Give again, word for word, the lines below that run from the line with "[00:00:01.10]" through the line with "What the speaker". Drop the pictures.

= INFORMATION GIVEN =
»»
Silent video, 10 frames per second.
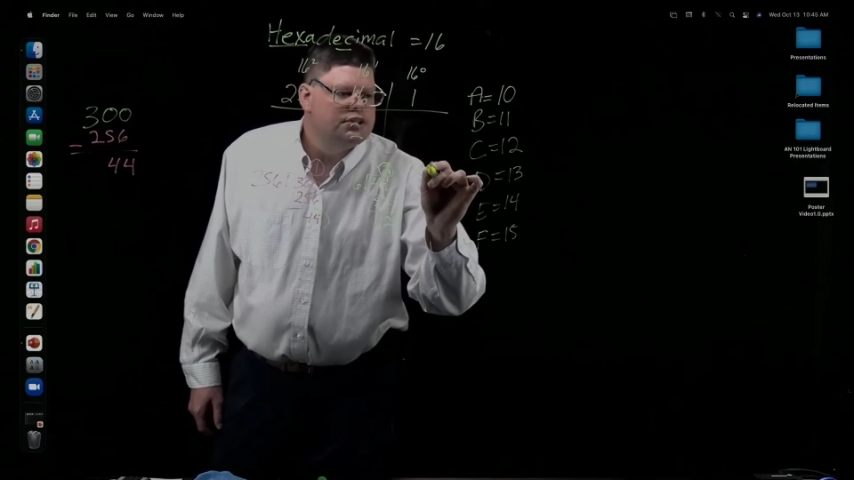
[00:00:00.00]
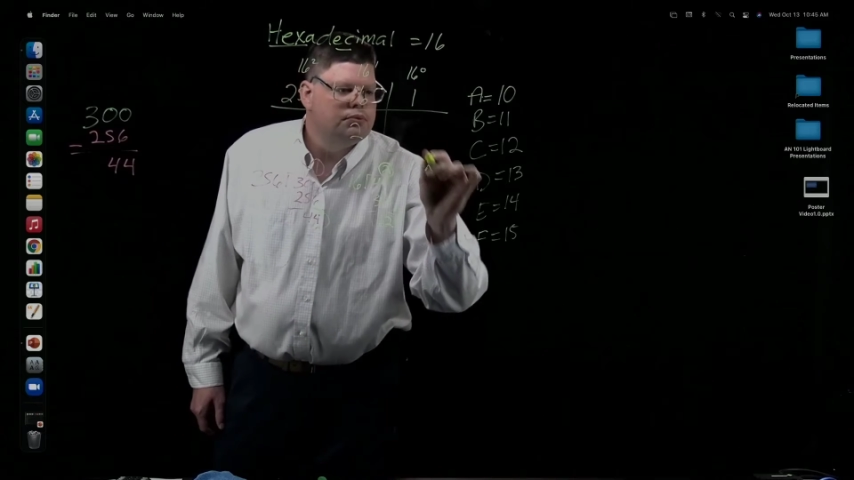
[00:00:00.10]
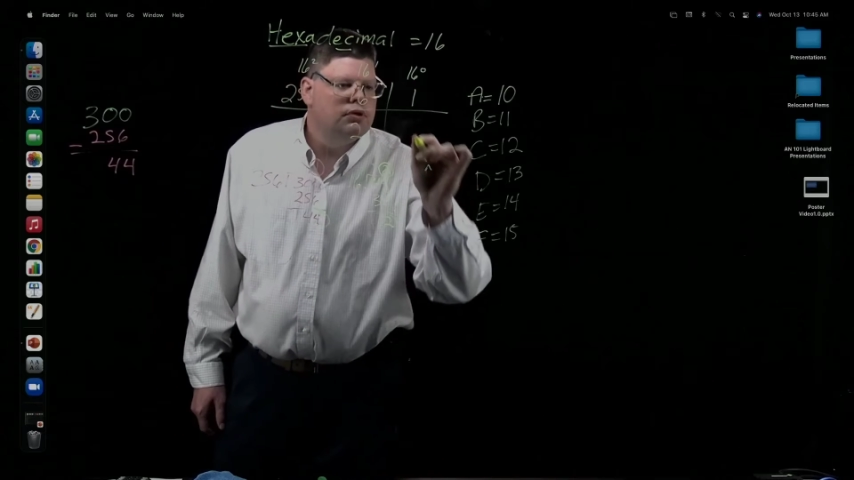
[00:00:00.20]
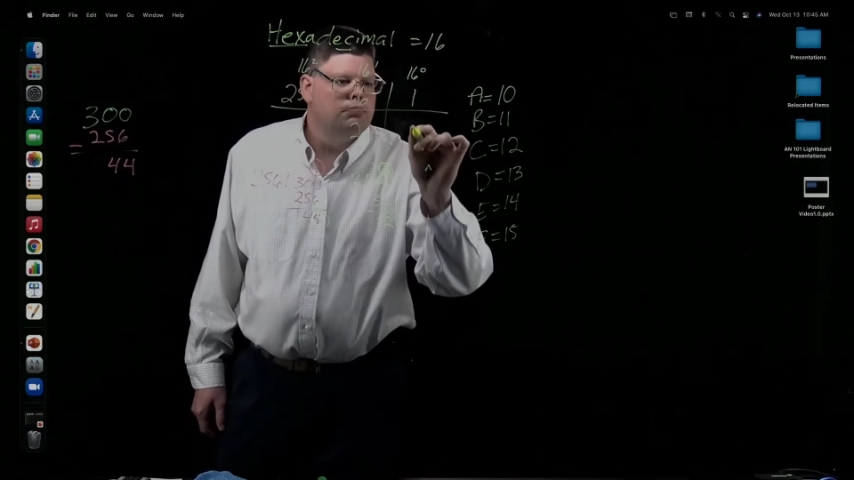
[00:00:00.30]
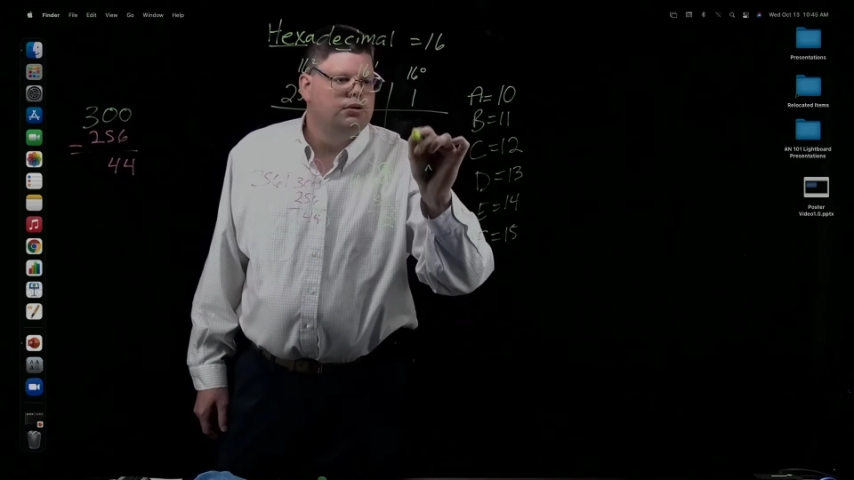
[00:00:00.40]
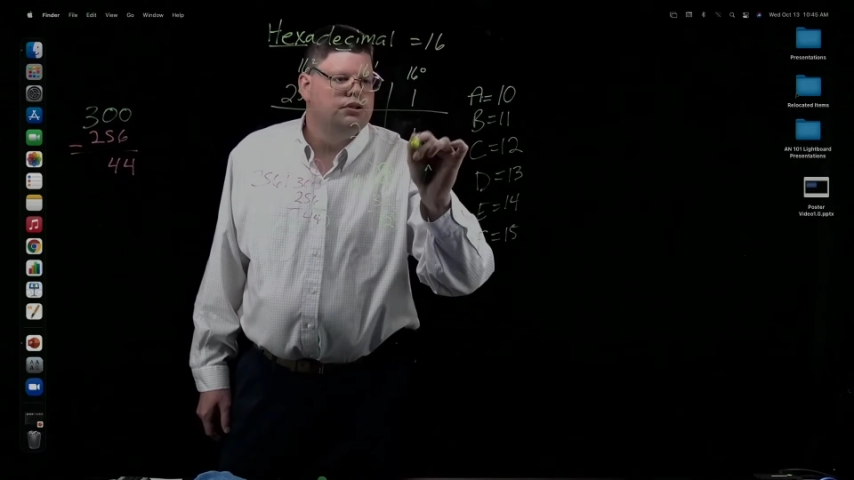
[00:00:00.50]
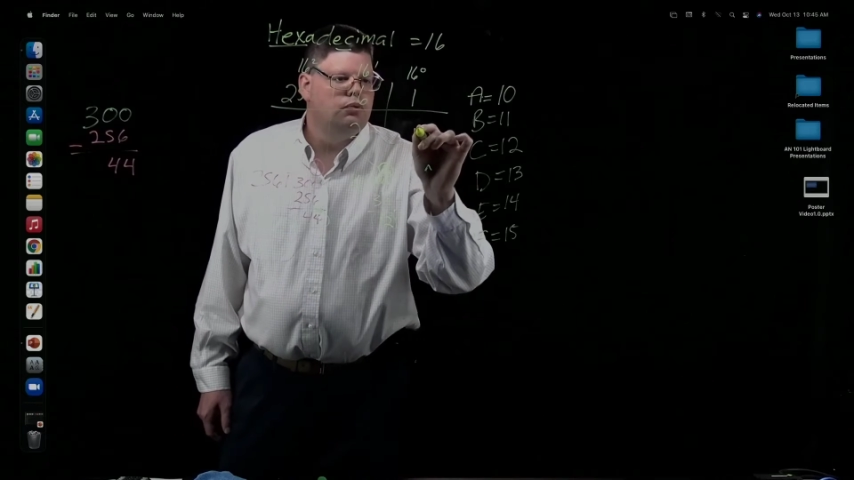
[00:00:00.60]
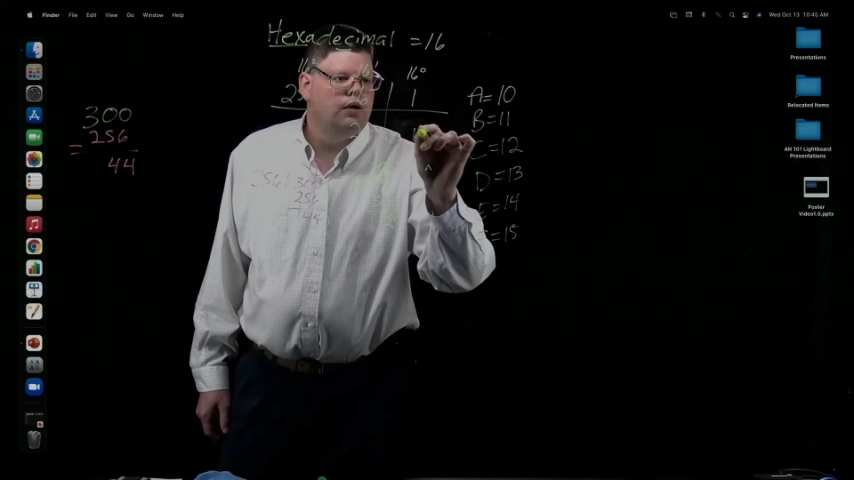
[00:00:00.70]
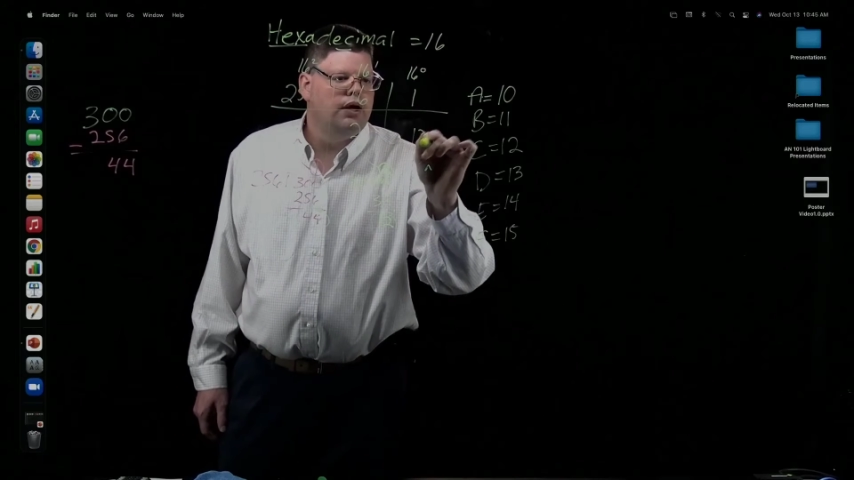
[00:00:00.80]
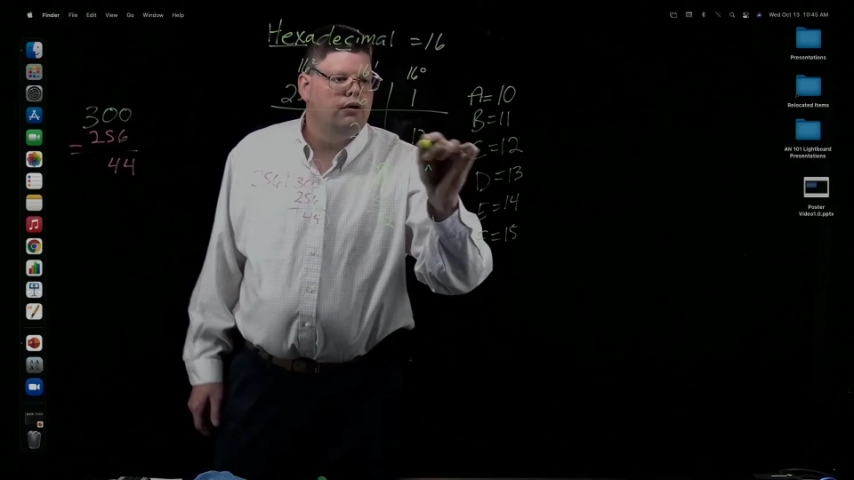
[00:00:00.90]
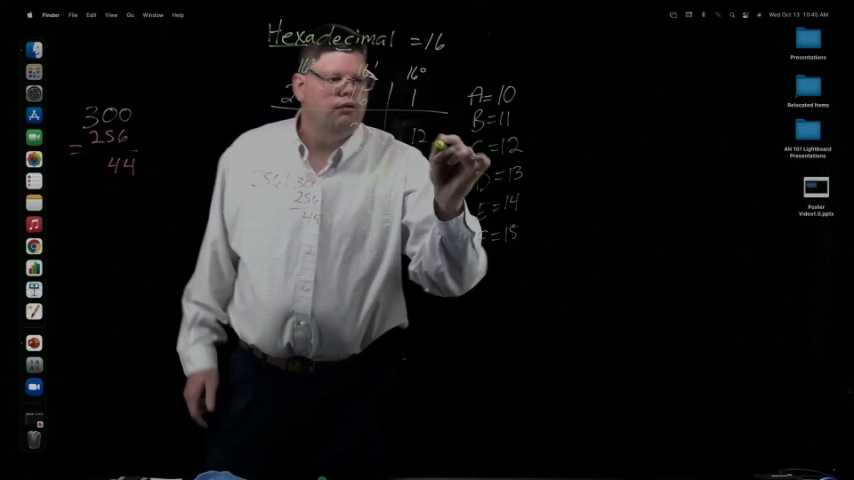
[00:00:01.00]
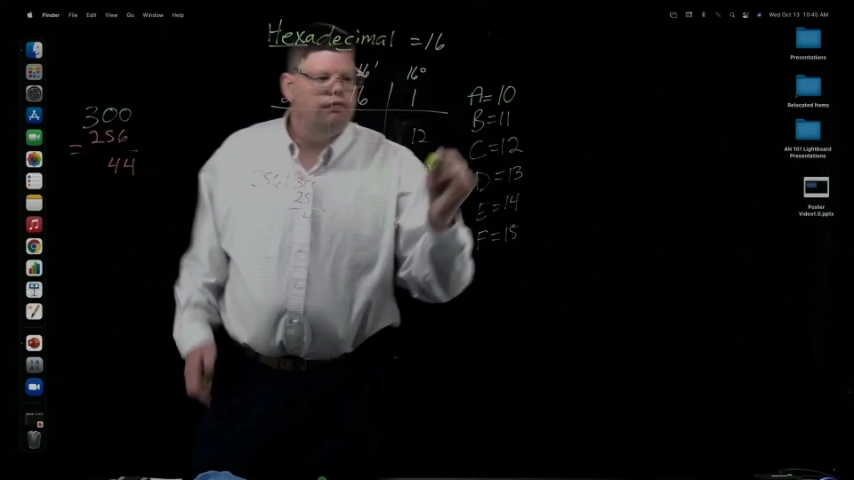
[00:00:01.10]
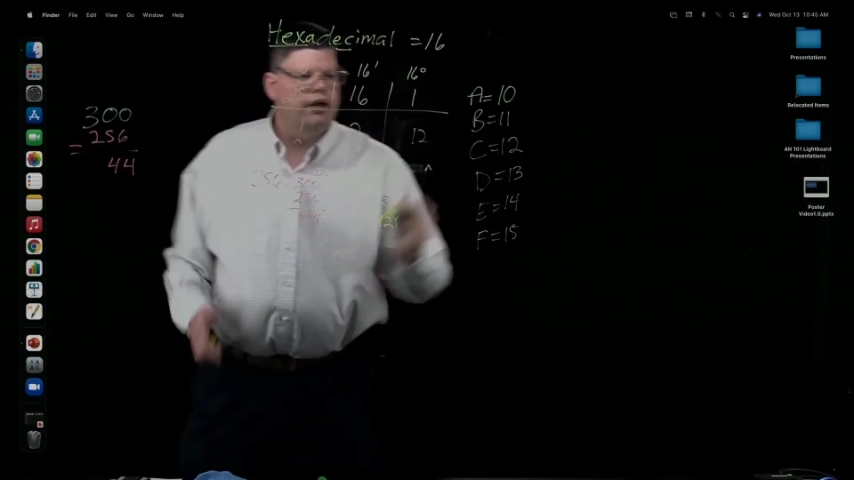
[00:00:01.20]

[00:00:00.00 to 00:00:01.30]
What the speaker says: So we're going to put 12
««
»»
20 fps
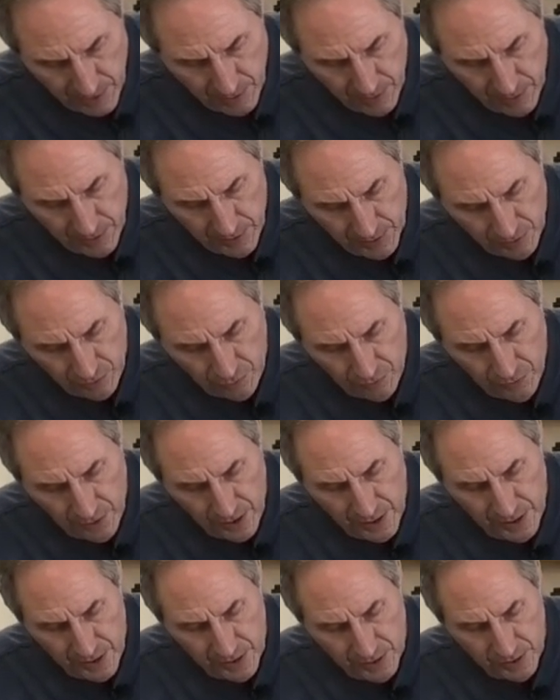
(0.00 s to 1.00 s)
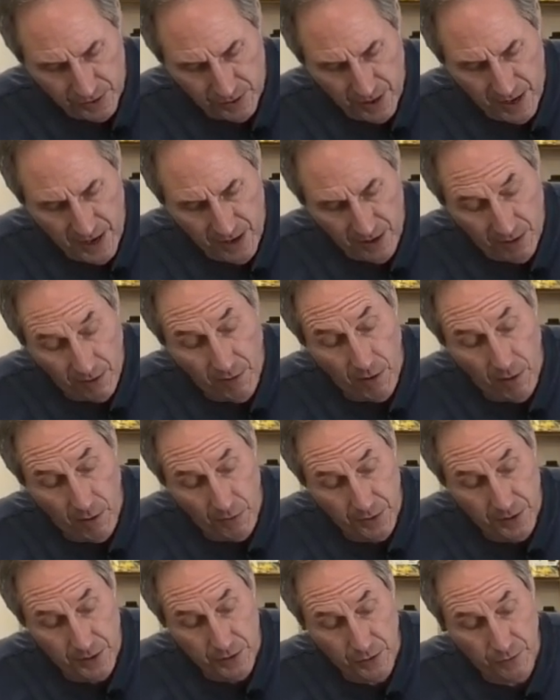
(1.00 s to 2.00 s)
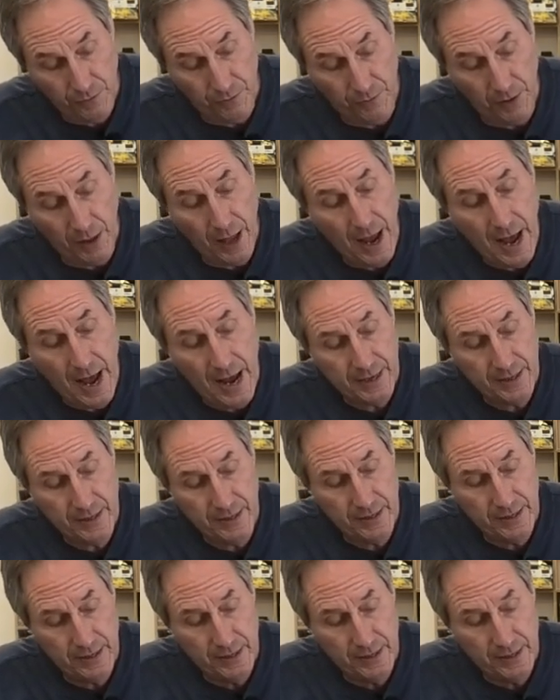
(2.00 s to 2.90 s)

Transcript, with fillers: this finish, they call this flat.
««
= ANSWER TO THE PROBLEM =
[00:00:01.10]
[00:00:01.20]

[00:00:00.00 to 00:00:01.30]
What the speaker says: So we're going to put 12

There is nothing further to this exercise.